MR. BEMENT: The breaking of the ice this season into McMurdo was done largely by a Swedish icebreaker by the name of ODEN. Now, that icebreaker not only had scientists onboard but also teachers onboard, four teachers. During the course of the research that was being done along the ice edge to do mammal population counts and krill counts and so forth, the teachers did uplinks to their classes and they actually brought Antarctica into the classroom.
But in addition to that, one of the arrangements of their being able to have this opportunity is that they would develop instructional materials for classrooms based on their experience.

MS. BELL: You know, what is important about IPY? When I -- l like to look under things. I was the kind of kid who flipped over every rock in the back yard. And that's what I like to do in the Antarctica, sort of flip over the ice sheet and look underneath. Because this is what's going to control much of what happens with the ice sheet stability in the long run is what's underneath, whether it's the water we're finding moving dynamically, whether it's the mountain ranges we know nothing about.

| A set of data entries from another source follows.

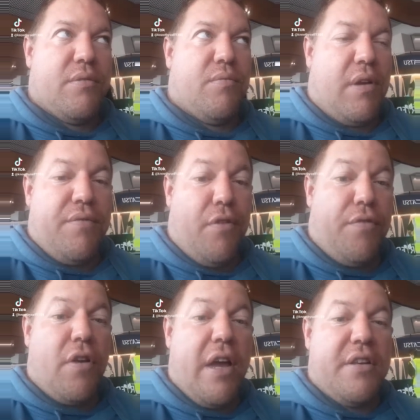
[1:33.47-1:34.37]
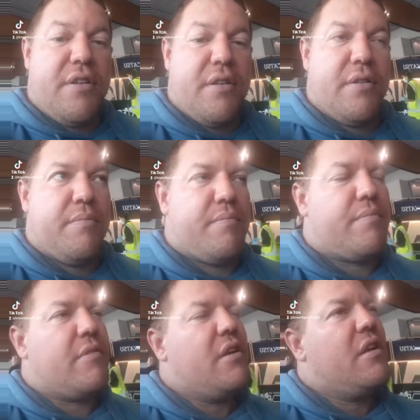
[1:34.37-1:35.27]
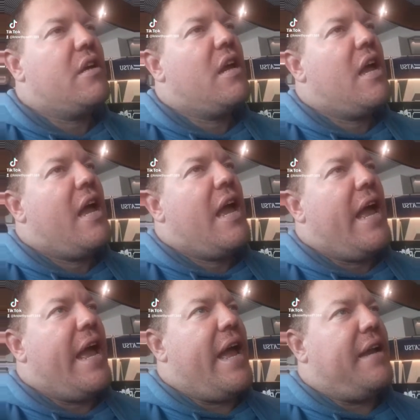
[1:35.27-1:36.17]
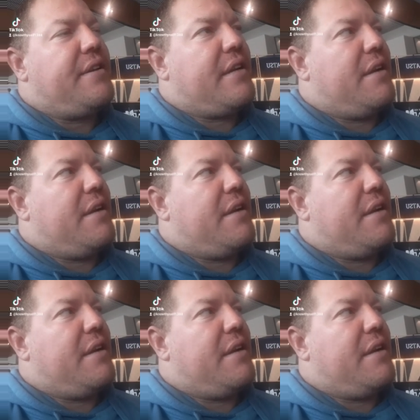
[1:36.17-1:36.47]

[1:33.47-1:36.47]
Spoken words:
one for flight, and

But this set of problems are the ones that we cannot address as single nations. These are places we cannot go alone and that the IPY provides a unique opportunity for us to get to through collaboration with the international science community.

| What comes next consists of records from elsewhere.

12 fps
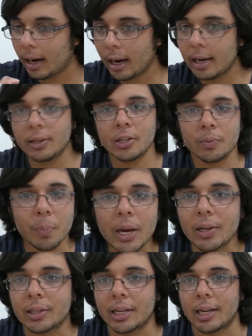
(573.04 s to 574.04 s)
and just
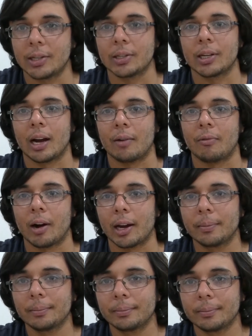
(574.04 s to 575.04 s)
meet your teachers halfway.
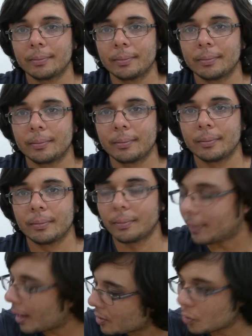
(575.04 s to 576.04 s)

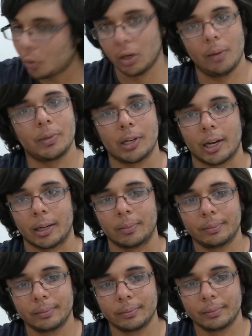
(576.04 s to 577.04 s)
That's all I'm saying.
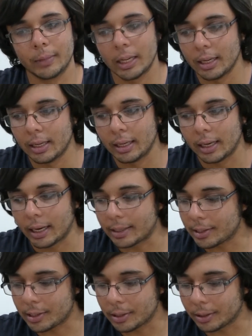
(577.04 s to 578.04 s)
And
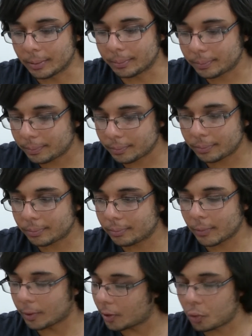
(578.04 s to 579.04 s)

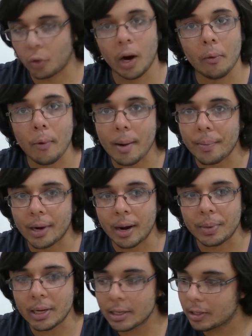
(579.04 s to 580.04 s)
I'm going to try and wrap it
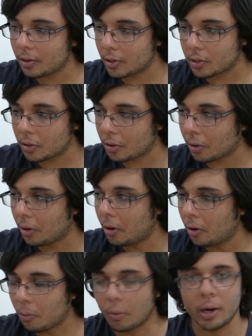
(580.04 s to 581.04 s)
up here, so just to
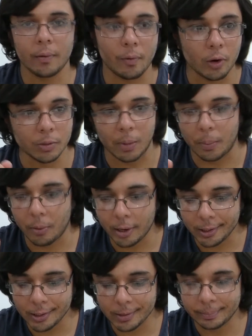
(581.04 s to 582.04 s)
reinforce my
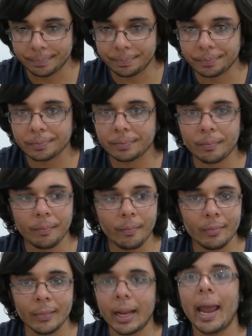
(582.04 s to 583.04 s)
points,
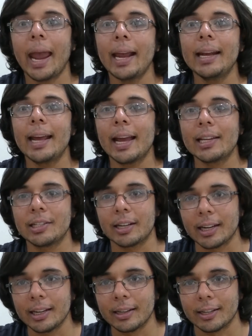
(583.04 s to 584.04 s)

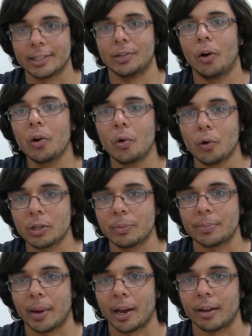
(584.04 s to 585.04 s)
ADHD does not cause
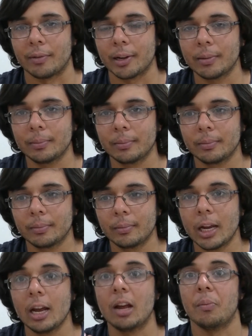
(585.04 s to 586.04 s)
misbehavior.
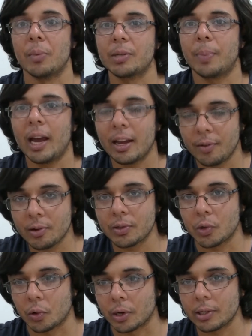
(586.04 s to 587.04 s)
Misbehavior is a
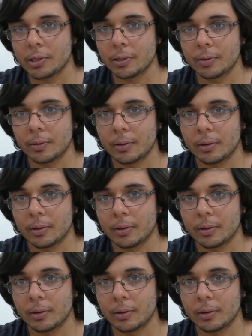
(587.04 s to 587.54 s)
choice.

So what will the legacy of IPY be? The IPY legacy will be rich. Our understanding of the polar regions will be advanced. We'll end up with an observation system. We'll be in place to monitor the change in the Arctic and in the Antarctic. We're certain to encounter new discoveries and advances in our understanding. But just as important will be what we've time and again is the outcome will be the new generation of scientists and engineers who will be motivated to understand our planet and address the pressing issues of change. This IPY is an opportunity of a lifetime.